Doch selbst in Unterzahl ist die Hertha hier und heute mehr als schlagbar. Einzig unsere Chancenverwertung rettet die Hertha vor dem Untergang. Mit Wiederanpfiff zeigt sich dasselbe Bild. Schwarz rennt an, weiß verteidigt und befreit sich mit langen Bällen. Es sind erneut Kraus (52.) und Höde (53.), die den Ausgleich auf dem Fuß haben. Doch entweder steht ihnen der Keeper oder aber ein Verteidiger im Weg. Immer und immer wieder dasselbe Bild. Der Verzweiflung nahe, stellen wir auf komplette Offensive um. In der Schlussphase kommt die Hertha dadurch noch zu ein, zwei Kontern, kann diese jedoch ebenso wenig erfolgreich zu Ende spielen, wie wir. Sturmläufe von Deumer und Kraus, Abschlüsse von Höde und Scholz wollen einfach nicht rein gehen, wobei Letzterer einen Abpraller flach an den langen Pfosten nagelt. Man könnte heute wahrscheinlich wieder Stunden weiter spielen, ein Tor würde allerdings nicht mehr fallen. Gut also, dass SR Wawretschka nach sechs Minuten Nachspielzeit – geschuldet dem durchaus pfiffigen Zeitspiel der Herthaner – mit den Spielern ein Einsehen hat und die Partie beendet.
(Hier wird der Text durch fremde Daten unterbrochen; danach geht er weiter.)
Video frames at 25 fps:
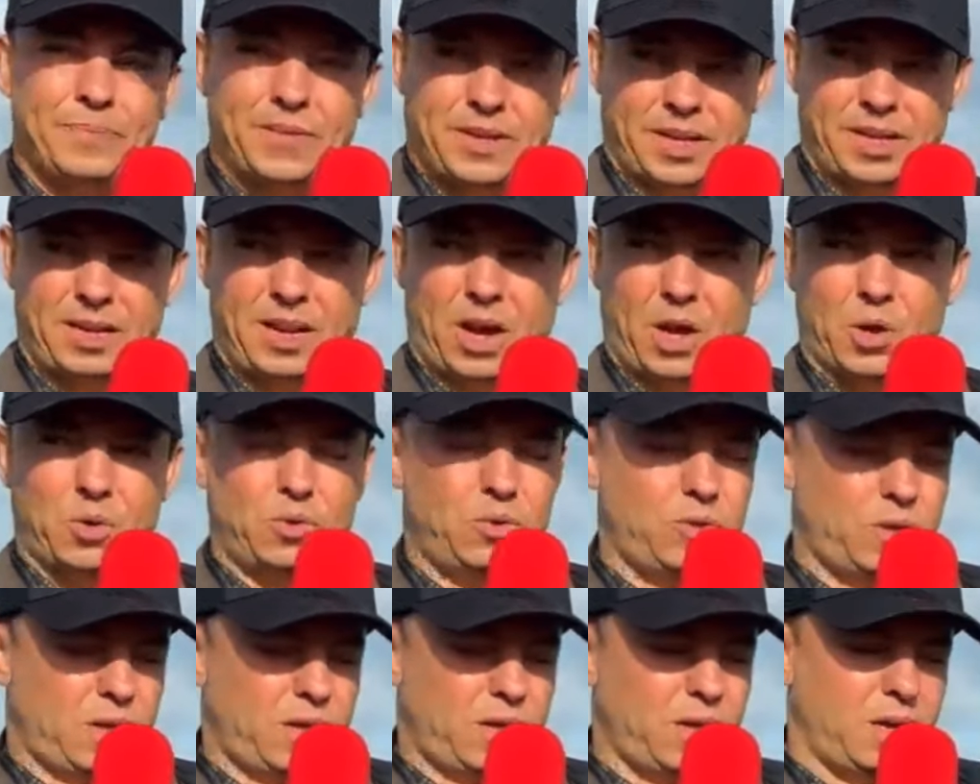You
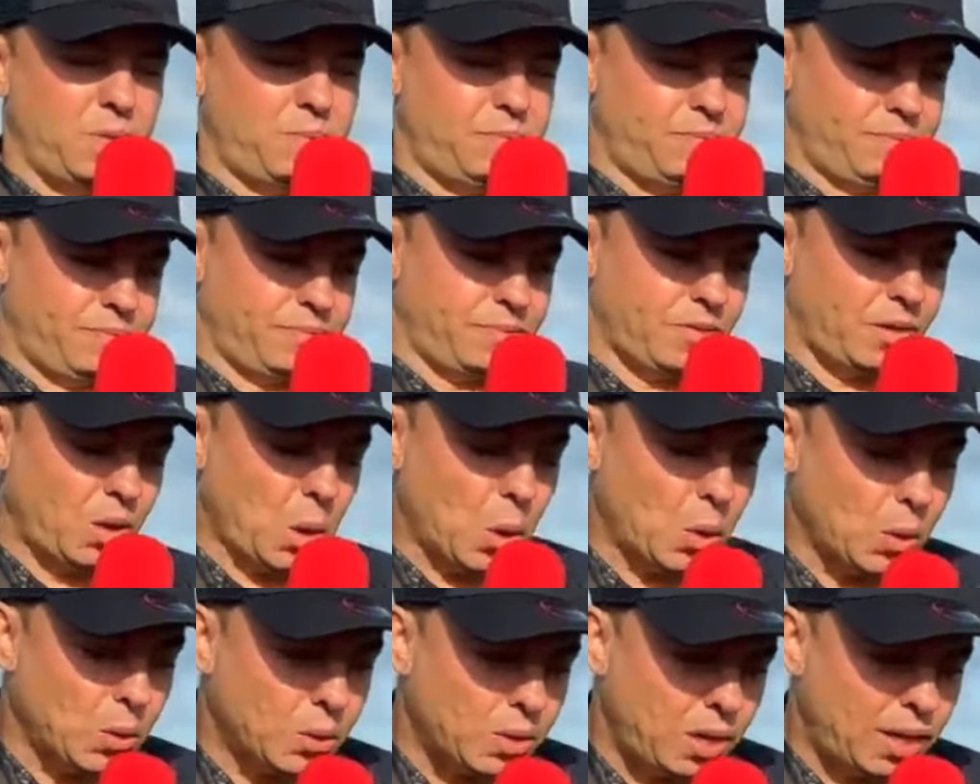know,
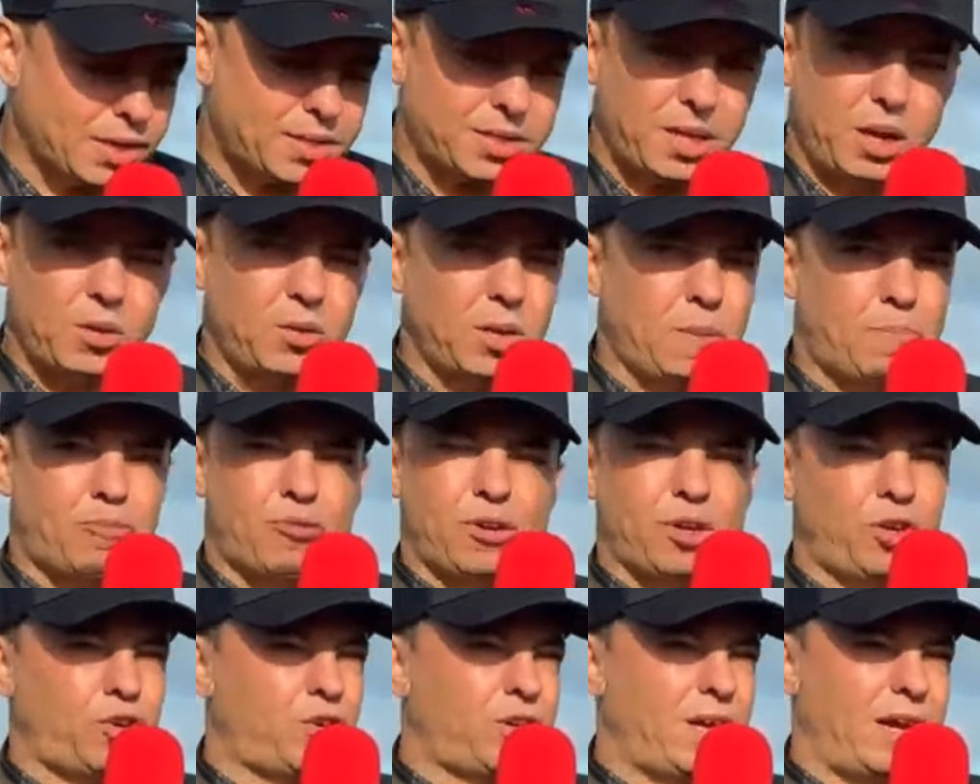I totally
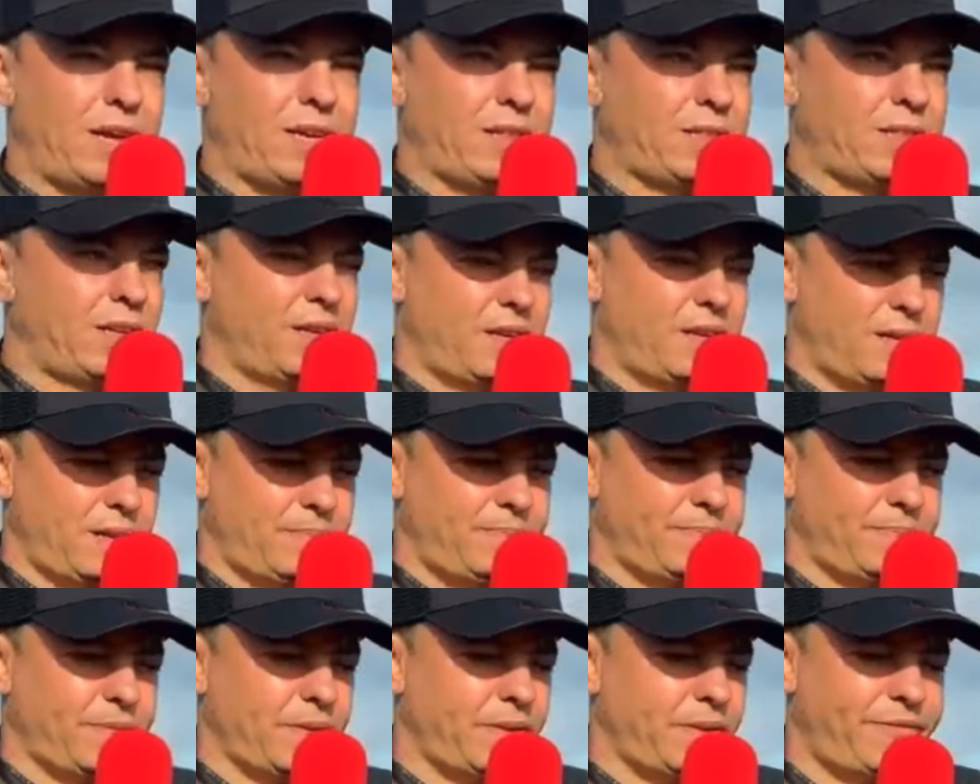appreciate that
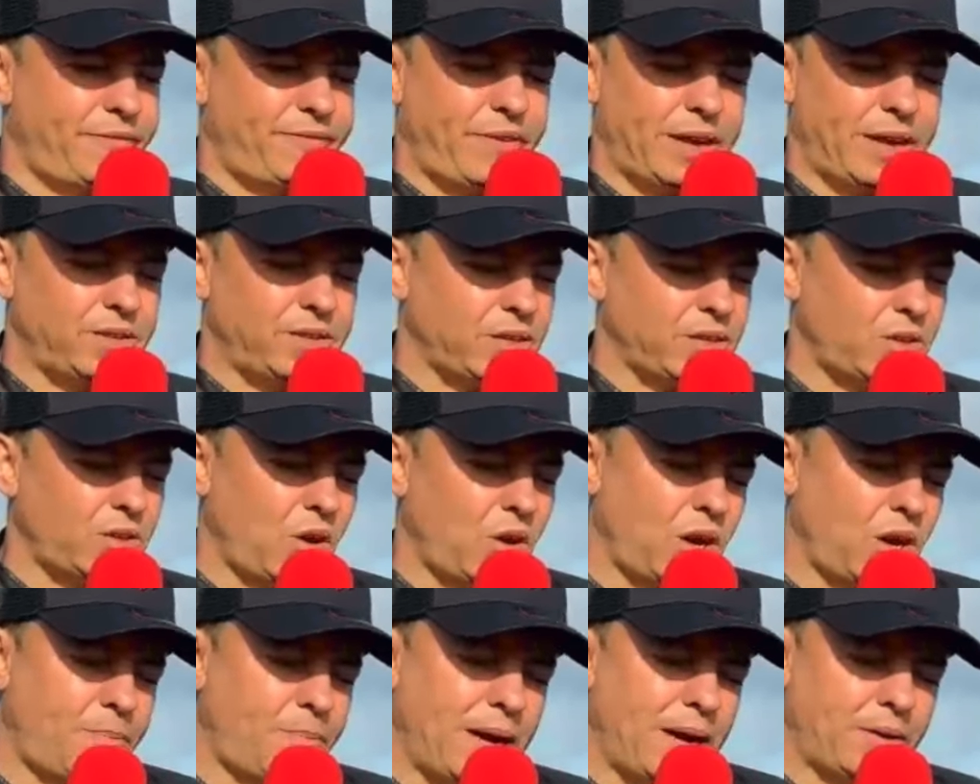fans have
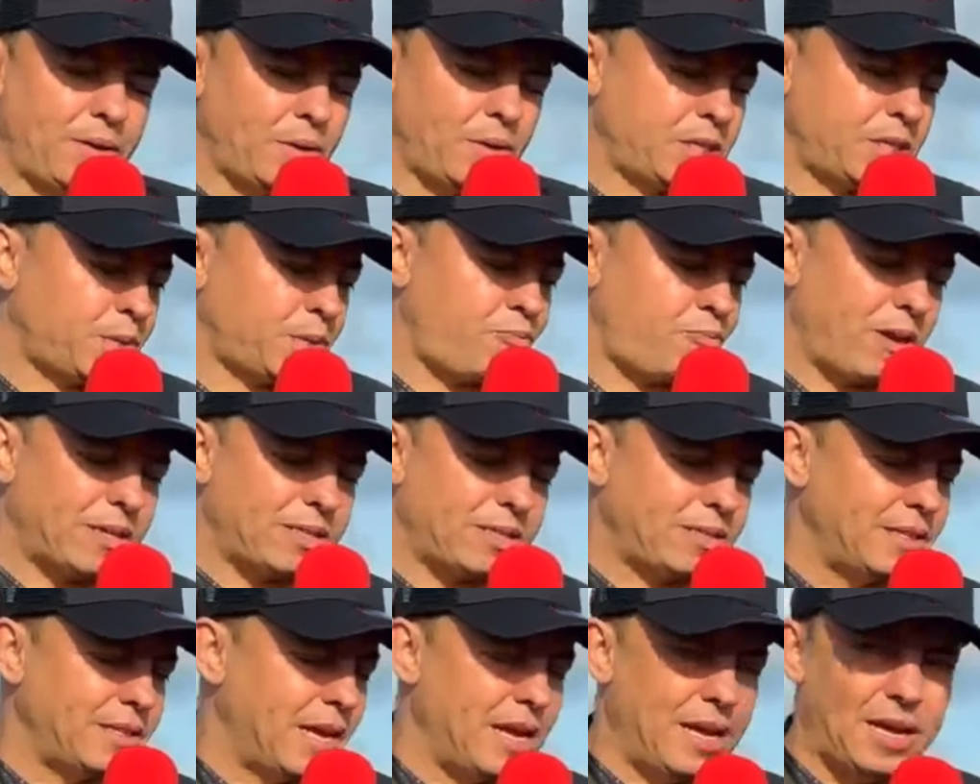got to be able to
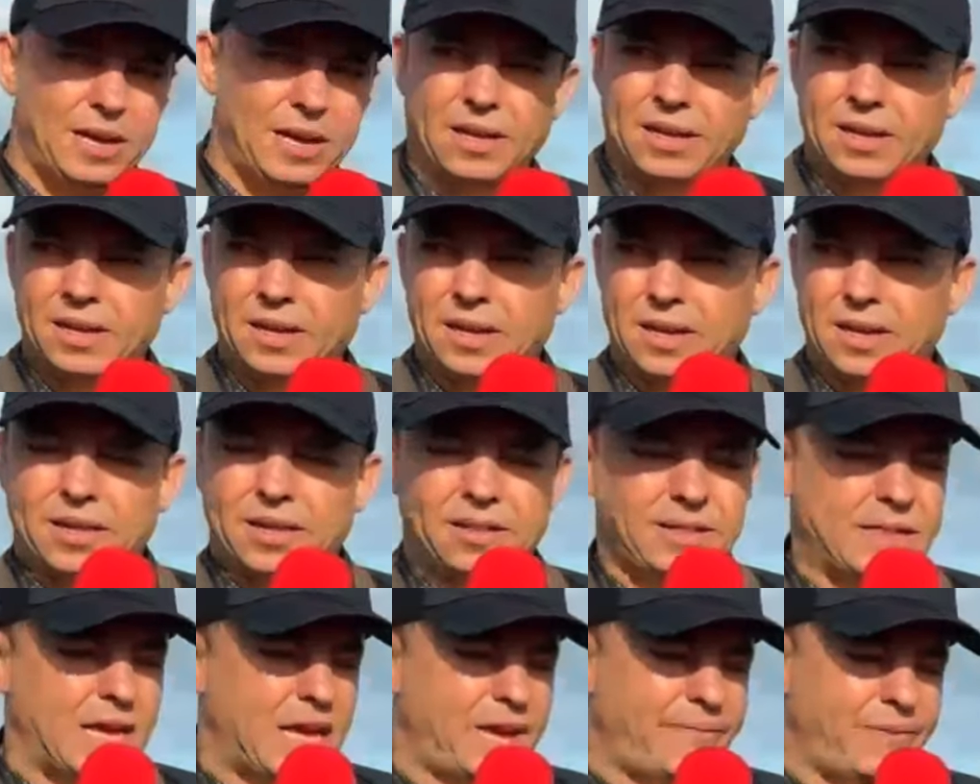express their
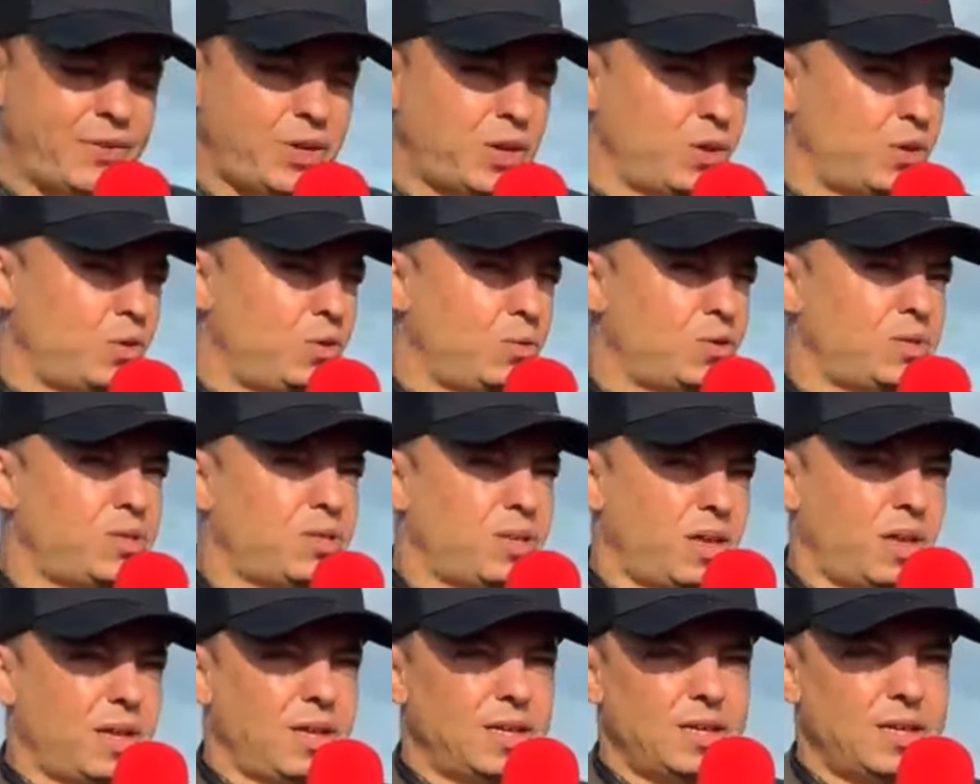views.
In der Partie „Not gegen Elend“ schlägt die Erfahrung das Unvermögen. Nicht auszumalen, was sowohl in dieser, als auch den Partien gegen den SFC Friedrichshain III und die Britischen Löwen drin gewesen wäre, würde man mit elf Mannen spielen können. Spielerisch allerdings knüpften wir bis auf die Torgefahr an das gute Pokalspiel bei RBC Berlin an, sodass die Unterzahl über einen langen Zeitraum, wie auch vom SR attestiert, nicht zu sehen war. Das lag jedoch zum Großteil an müden, langsamen und bewegungsmuffligen Hausherren, die die drei Punkte über die Zeit retteten.
Nun wünschen wir schöne Pfingsten und eine erholsame Zeit!